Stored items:
--

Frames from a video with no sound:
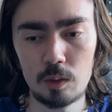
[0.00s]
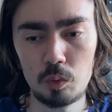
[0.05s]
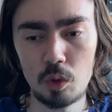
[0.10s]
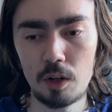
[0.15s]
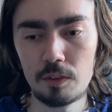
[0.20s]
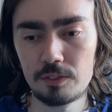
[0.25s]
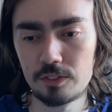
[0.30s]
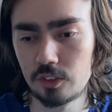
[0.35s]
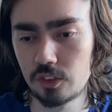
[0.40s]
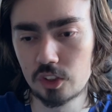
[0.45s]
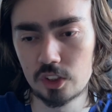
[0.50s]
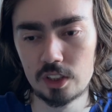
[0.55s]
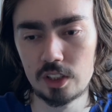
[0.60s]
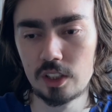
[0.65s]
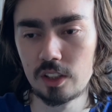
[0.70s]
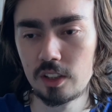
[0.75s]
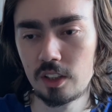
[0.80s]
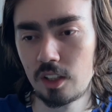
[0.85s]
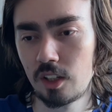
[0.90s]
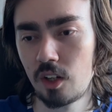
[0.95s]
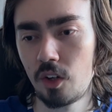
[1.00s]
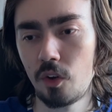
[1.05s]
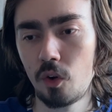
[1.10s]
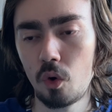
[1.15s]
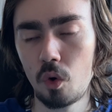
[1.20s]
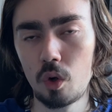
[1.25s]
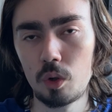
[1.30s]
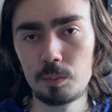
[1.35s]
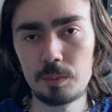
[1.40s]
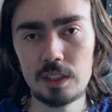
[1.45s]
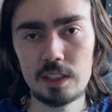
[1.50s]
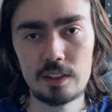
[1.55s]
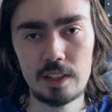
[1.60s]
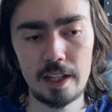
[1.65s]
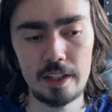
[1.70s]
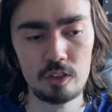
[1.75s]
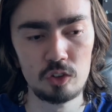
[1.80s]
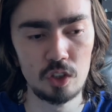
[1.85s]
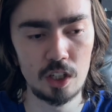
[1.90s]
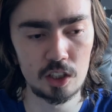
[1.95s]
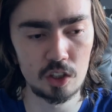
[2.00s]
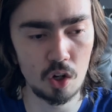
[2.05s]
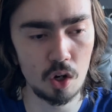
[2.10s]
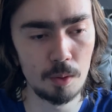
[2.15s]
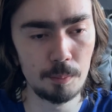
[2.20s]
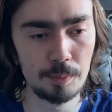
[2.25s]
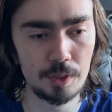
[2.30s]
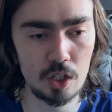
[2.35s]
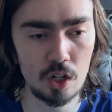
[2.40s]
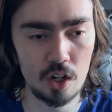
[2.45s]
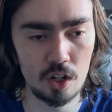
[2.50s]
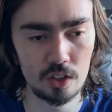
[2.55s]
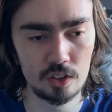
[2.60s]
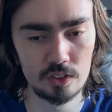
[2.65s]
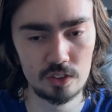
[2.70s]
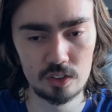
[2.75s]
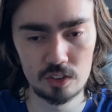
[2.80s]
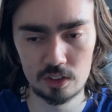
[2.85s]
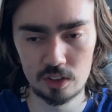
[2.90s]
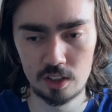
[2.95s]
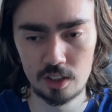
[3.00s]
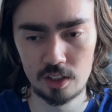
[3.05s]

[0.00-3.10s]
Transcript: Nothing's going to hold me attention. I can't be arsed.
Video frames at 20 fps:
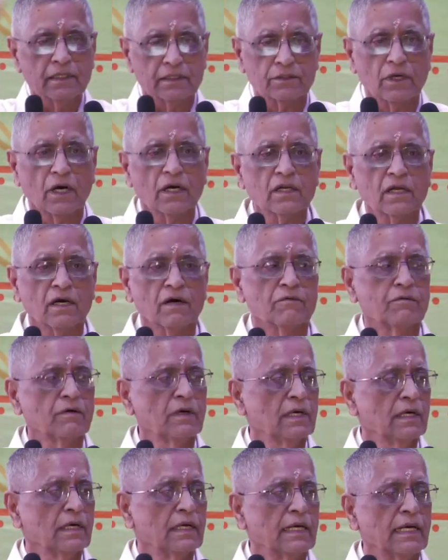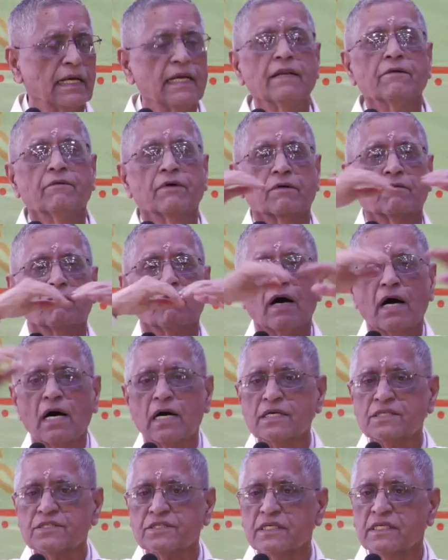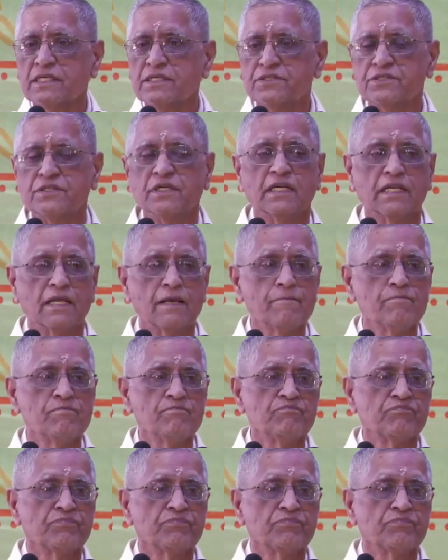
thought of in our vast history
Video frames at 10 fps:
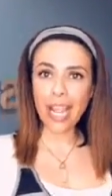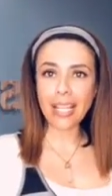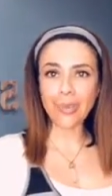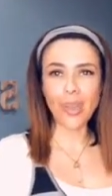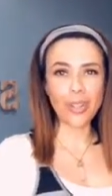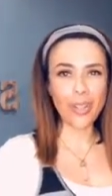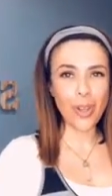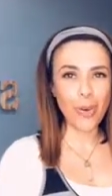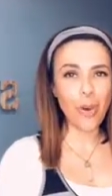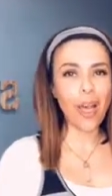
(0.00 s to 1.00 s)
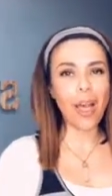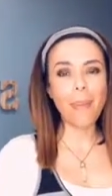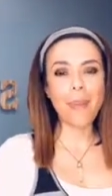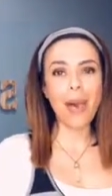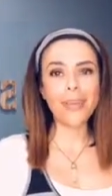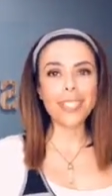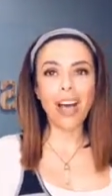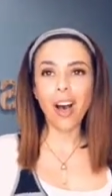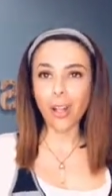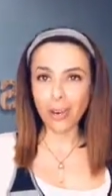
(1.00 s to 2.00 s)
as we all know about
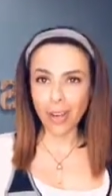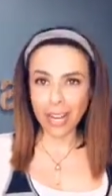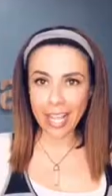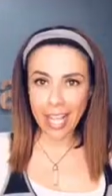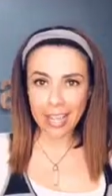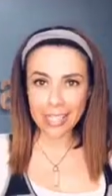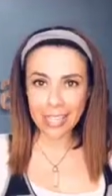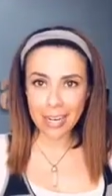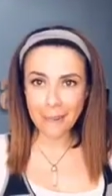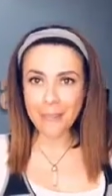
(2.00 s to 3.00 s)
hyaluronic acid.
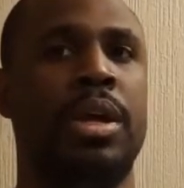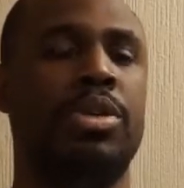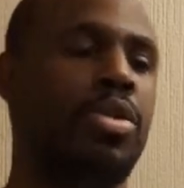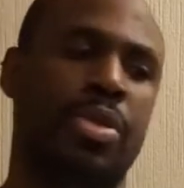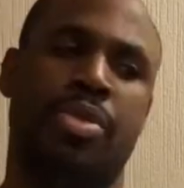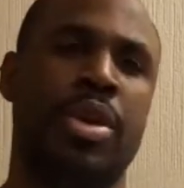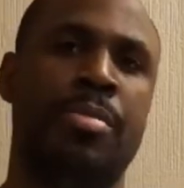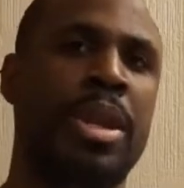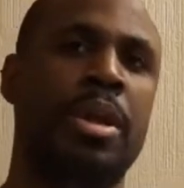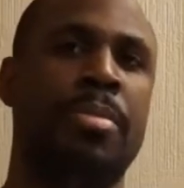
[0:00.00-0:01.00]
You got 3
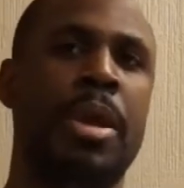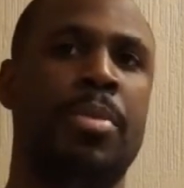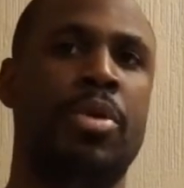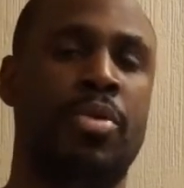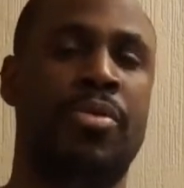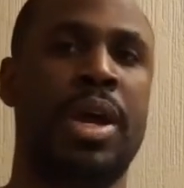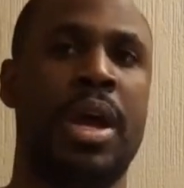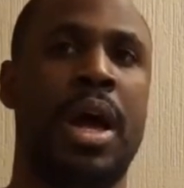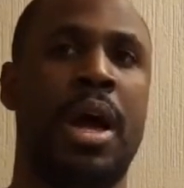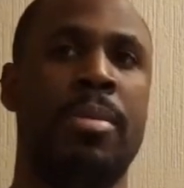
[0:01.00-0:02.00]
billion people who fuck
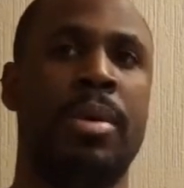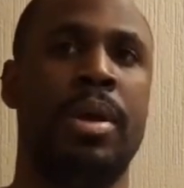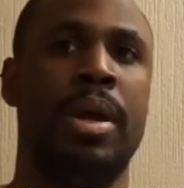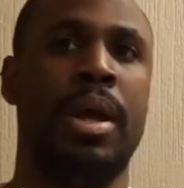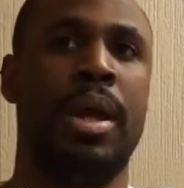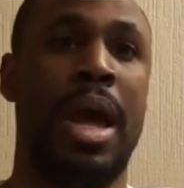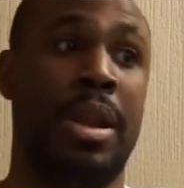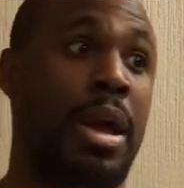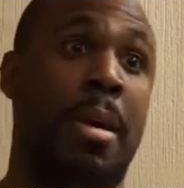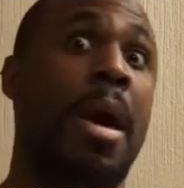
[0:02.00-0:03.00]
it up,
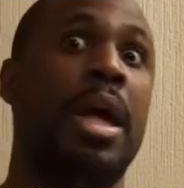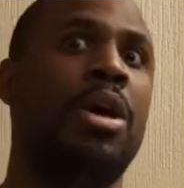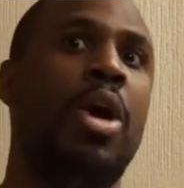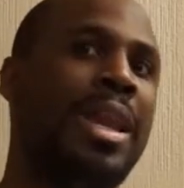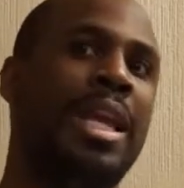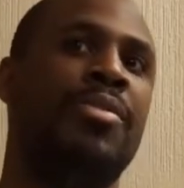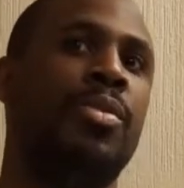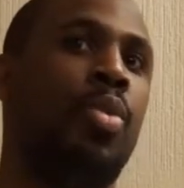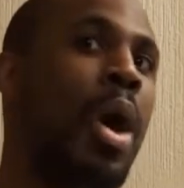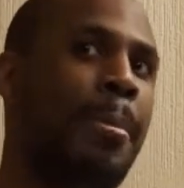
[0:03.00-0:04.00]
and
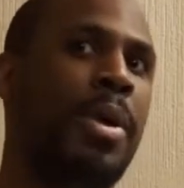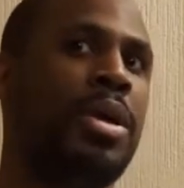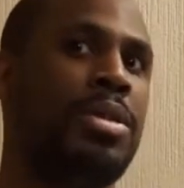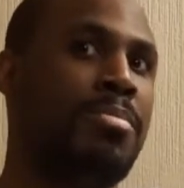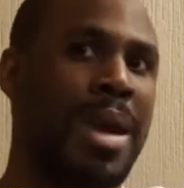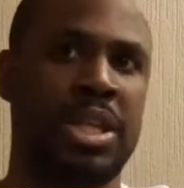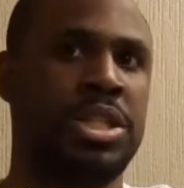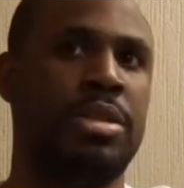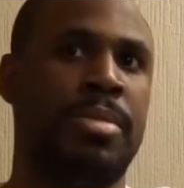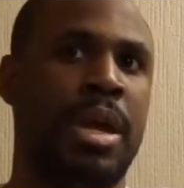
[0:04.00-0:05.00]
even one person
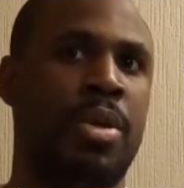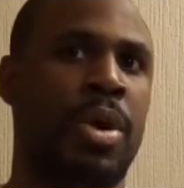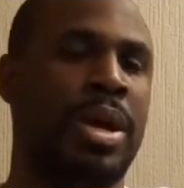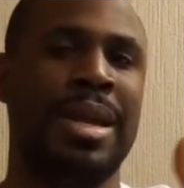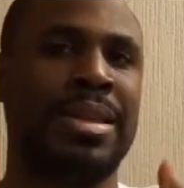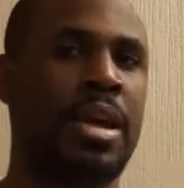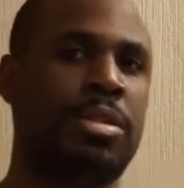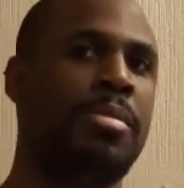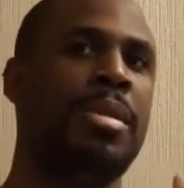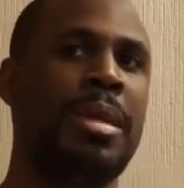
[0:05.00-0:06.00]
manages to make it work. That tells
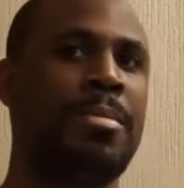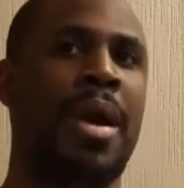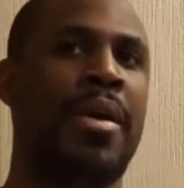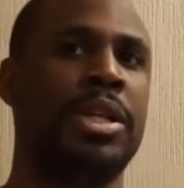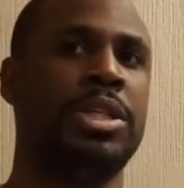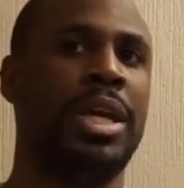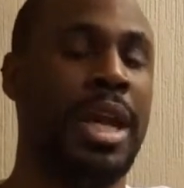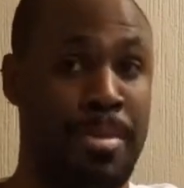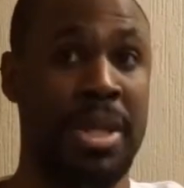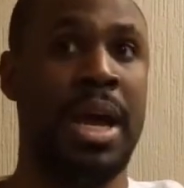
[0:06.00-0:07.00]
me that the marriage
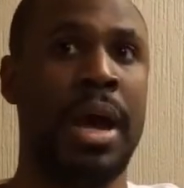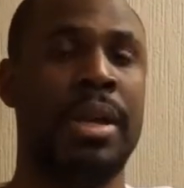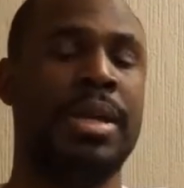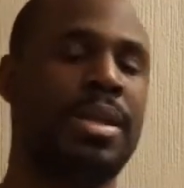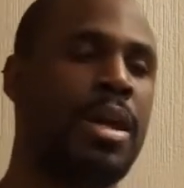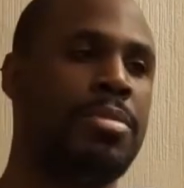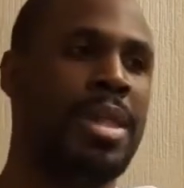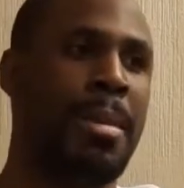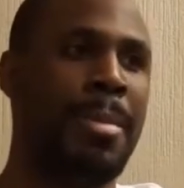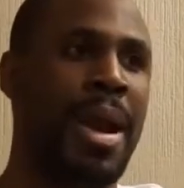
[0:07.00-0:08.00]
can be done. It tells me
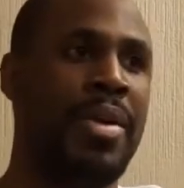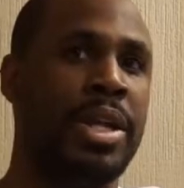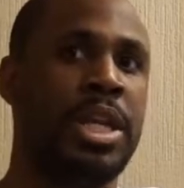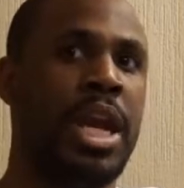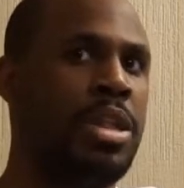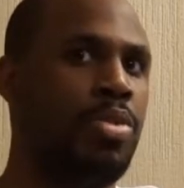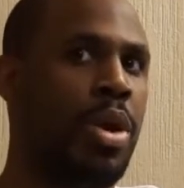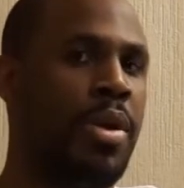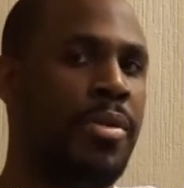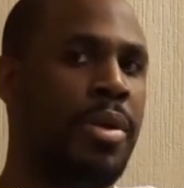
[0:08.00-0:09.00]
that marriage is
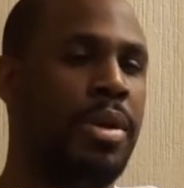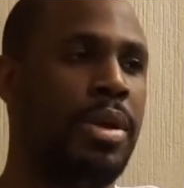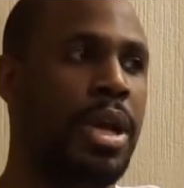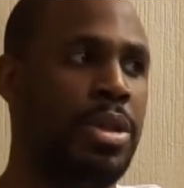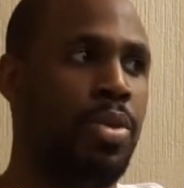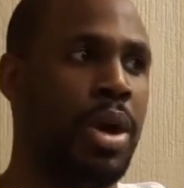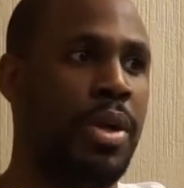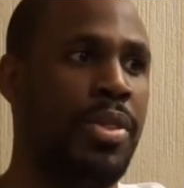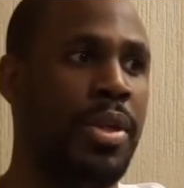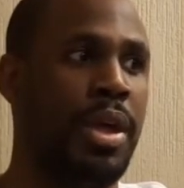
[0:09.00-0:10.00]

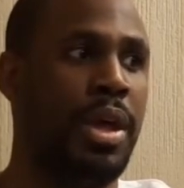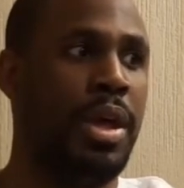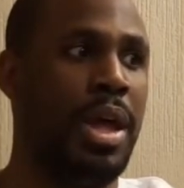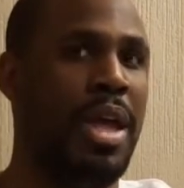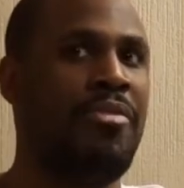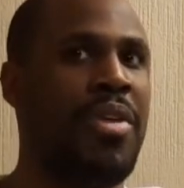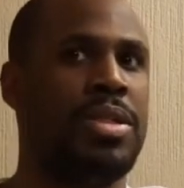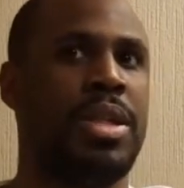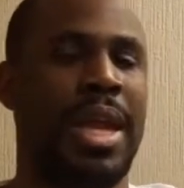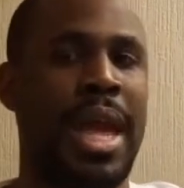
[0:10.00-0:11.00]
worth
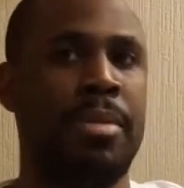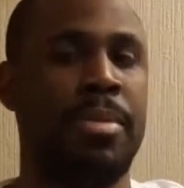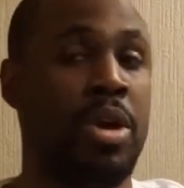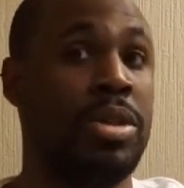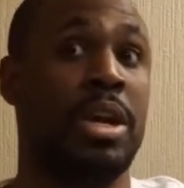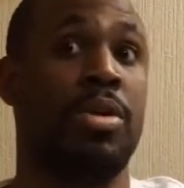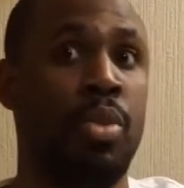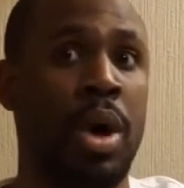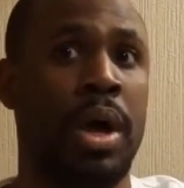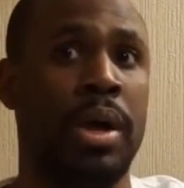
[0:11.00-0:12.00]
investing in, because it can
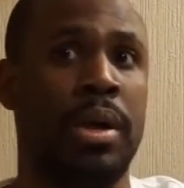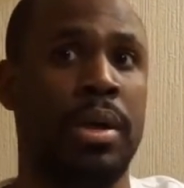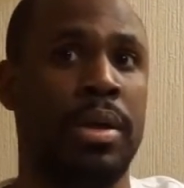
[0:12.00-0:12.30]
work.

--

TASK PROMPT: From the first line to the last, write out the data exactly, dropping any pictures.

OUTPUT BELOW:
Frames from a video with no sound:
[0.00s]
[0.05s]
[0.10s]
[0.15s]
[0.20s]
[0.25s]
[0.30s]
[0.35s]
[0.40s]
[0.45s]
[0.50s]
[0.55s]
[0.60s]
[0.65s]
[0.70s]
[0.75s]
[0.80s]
[0.85s]
[0.90s]
[0.95s]
[1.00s]
[1.05s]
[1.10s]
[1.15s]
[1.20s]
[1.25s]
[1.30s]
[1.35s]
[1.40s]
[1.45s]
[1.50s]
[1.55s]
[1.60s]
[1.65s]
[1.70s]
[1.75s]
[1.80s]
[1.85s]
[1.90s]
[1.95s]
[2.00s]
[2.05s]
[2.10s]
[2.15s]
[2.20s]
[2.25s]
[2.30s]
[2.35s]
[2.40s]
[2.45s]
[2.50s]
[2.55s]
[2.60s]
[2.65s]
[2.70s]
[2.75s]
[2.80s]
[2.85s]
[2.90s]
[2.95s]
[3.00s]
[3.05s]

[0.00-3.10s]
Transcript: Nothing's going to hold me attention. I can't be arsed.
Video frames at 20 fps:
thought of in our vast history
Video frames at 10 fps:
(0.00 s to 1.00 s)
(1.00 s to 2.00 s)
as we all know about
(2.00 s to 3.00 s)
hyaluronic acid.
[0:00.00-0:01.00]
You got 3
[0:01.00-0:02.00]
billion people who fuck
[0:02.00-0:03.00]
it up,
[0:03.00-0:04.00]
and
[0:04.00-0:05.00]
even one person
[0:05.00-0:06.00]
manages to make it work. That tells
[0:06.00-0:07.00]
me that the marriage
[0:07.00-0:08.00]
can be done. It tells me
[0:08.00-0:09.00]
that marriage is
[0:09.00-0:10.00]

[0:10.00-0:11.00]
worth
[0:11.00-0:12.00]
investing in, because it can
[0:12.00-0:12.30]
work.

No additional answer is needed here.